Flexiseps

Scientific classification
- Kingdom: Animalia
- Phylum: Chordata
- Order: Squamata
- Family: Scincidae
- Subfamily: Scincinae
- Genus: Flexiseps Erens, Miralles, Glaw, Chatrou, & Vences, 2016
- Species: 15 sp., see text

= Flexiseps =

Genus of lizards

Flexiseps is a genus of skinks. They are all endemic to Madagascar.
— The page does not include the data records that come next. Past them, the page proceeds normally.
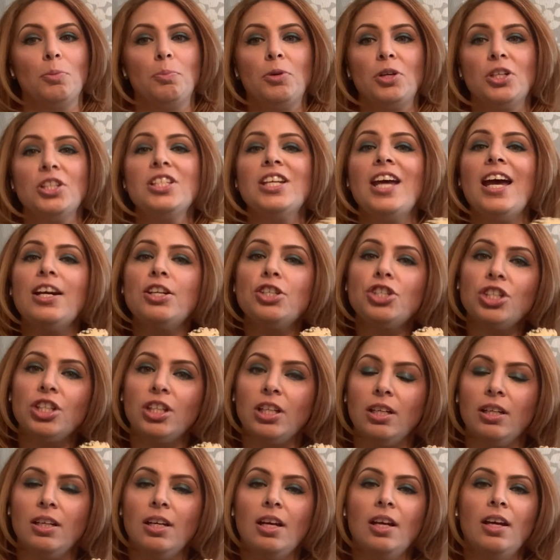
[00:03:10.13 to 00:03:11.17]

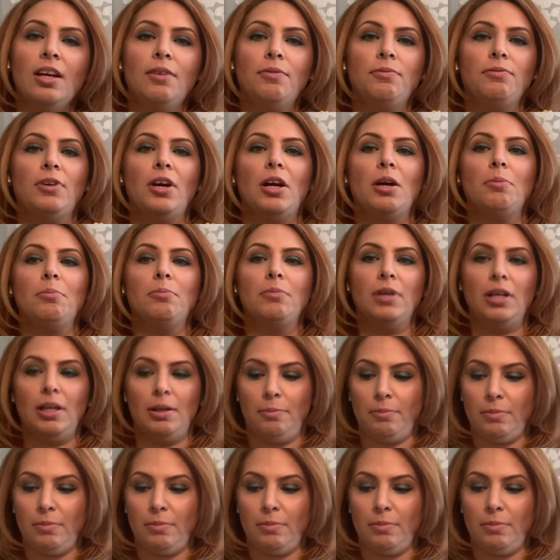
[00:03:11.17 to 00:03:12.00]
protection from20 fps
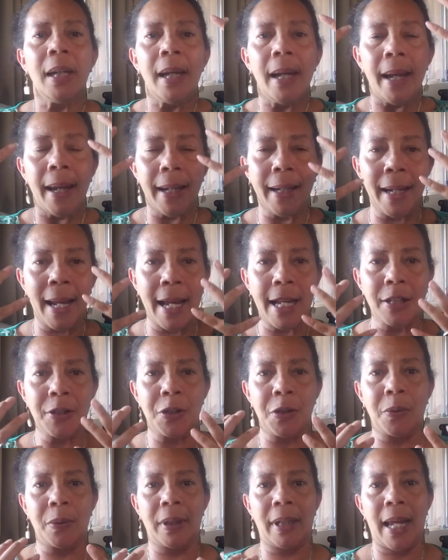And as
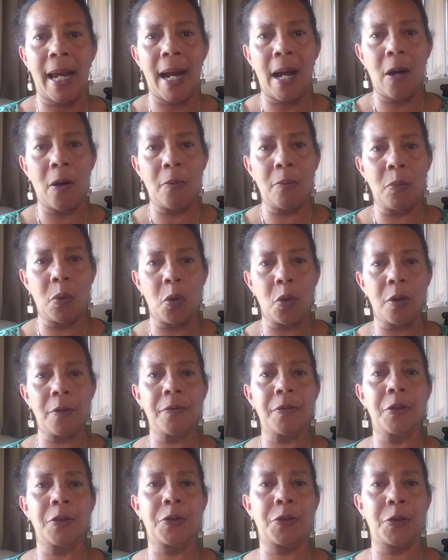you allow more
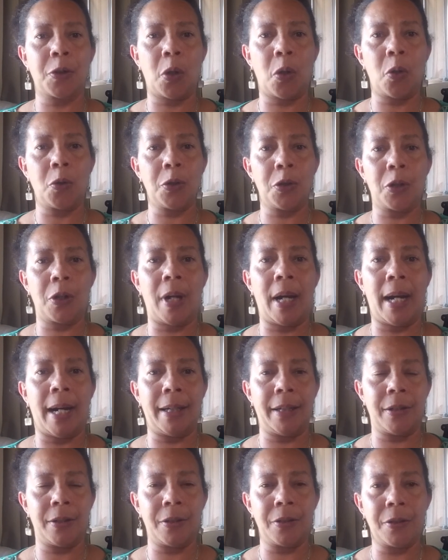of your soul, your
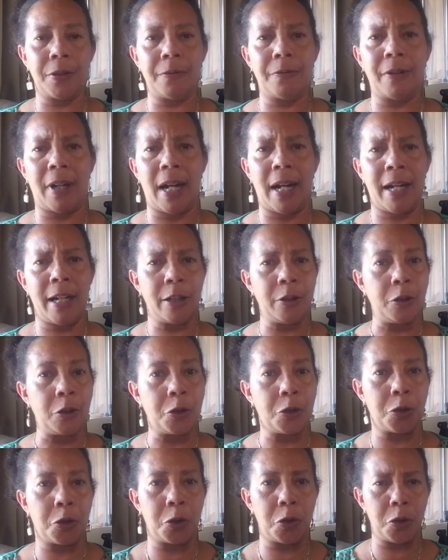higher, divine, your
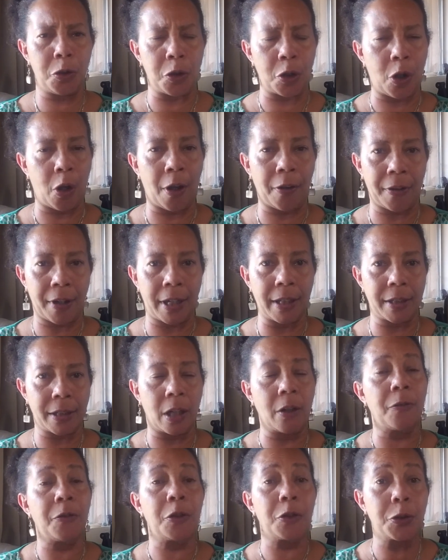true, your authentic
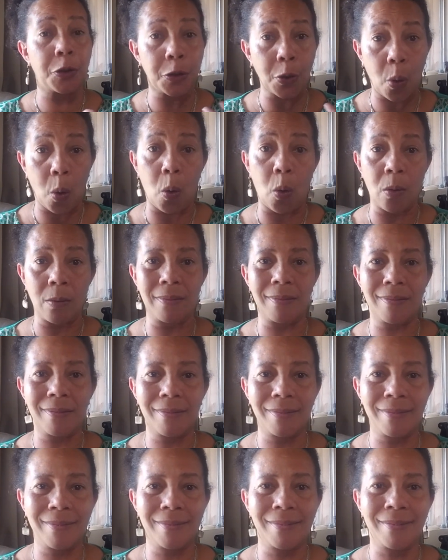self, your soul,
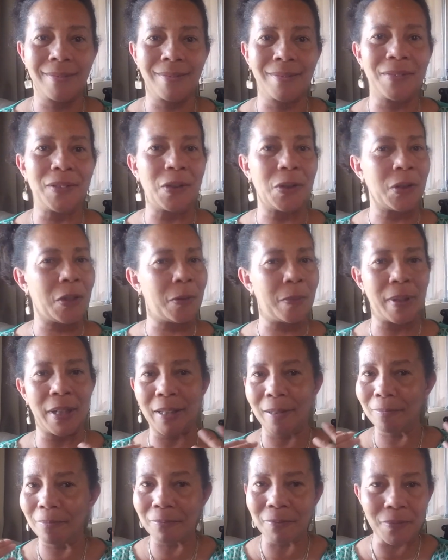you'll hear
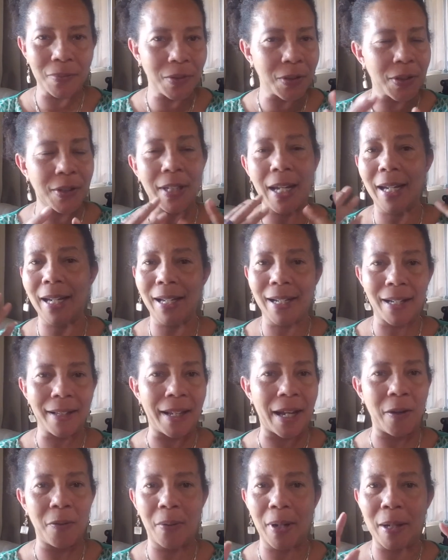me say it in
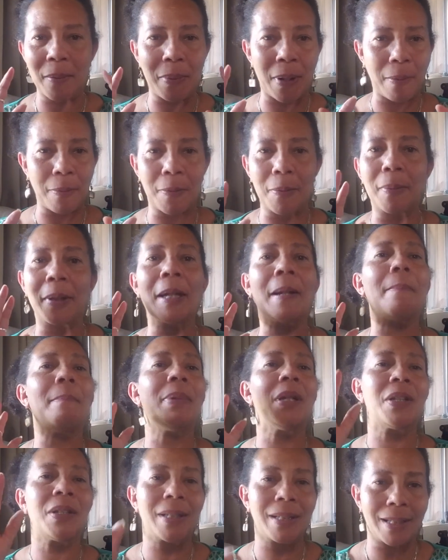that way probably a
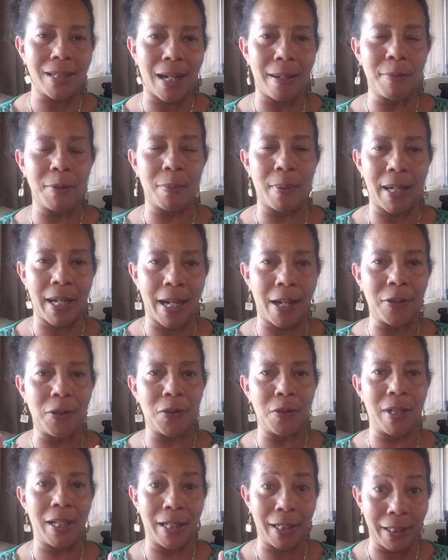billion times by now.
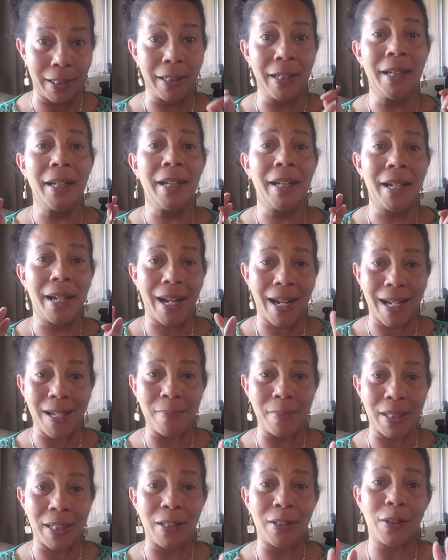You get it. I
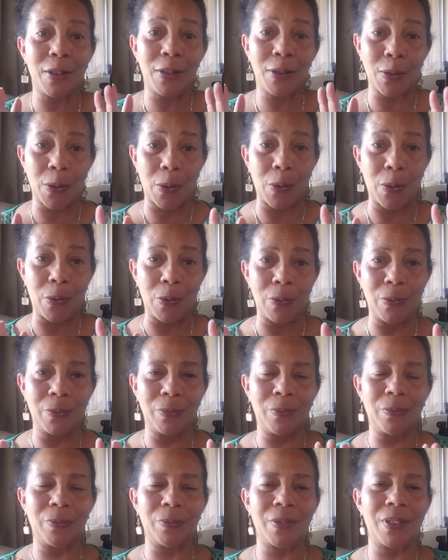mean soul.
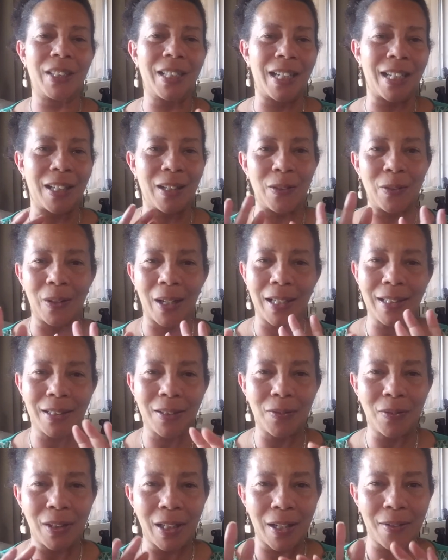Sending you lots
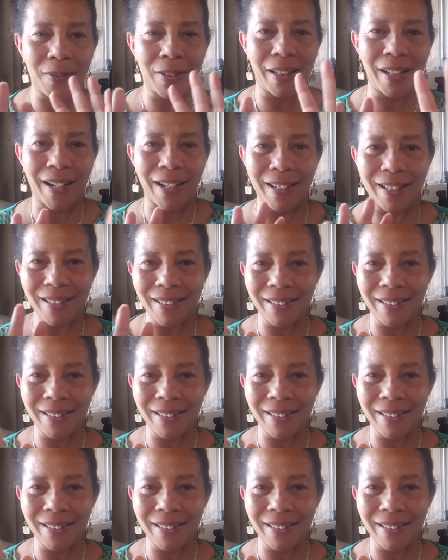of love and light.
Some taxonomic authorities place the group in the genus Amphiglossus.

==Species==
The following 15 species, listed alphabetically by specific name, are recognized as being valid:
- Flexiseps alluaudi (Brygoo, 1981)
- Flexiseps andranovahensis (Angel, 1933) – Andranovaho skink
- Flexiseps ardouini (Mocquard, 1897) – yellow skink
- Flexiseps crenni (Mocquard, 1906)
- Flexiseps decaryi (Angel, 1930) – rock skink
- Flexiseps elongatus (Angel, 1933)
- Flexiseps johannae (Günther, 1880) – Johanna's skink
- Flexiseps mandokava Raxworthy & Nussbaum, 1993
- Flexiseps melanurus (Günther, 1877) – spotted skink
- Flexiseps meva Miralles, Raselimanana, Rakotomalala, Vences, & Vieites, 2011
- Flexiseps ornaticeps (Boulenger, 1896) – grey skink
- Flexiseps stylus Andreone & Greer, 2002
- Flexiseps tanysoma Andreone & Greer, 2002
- Flexiseps tsaratananensis (Brygoo, 1981) – Tsaratanana skink
- Flexiseps valhallae (Boulenger, 1909)

Nota bene: A binomial authority in parentheses indicates that the species was originally described in a genus other than Flexiseps.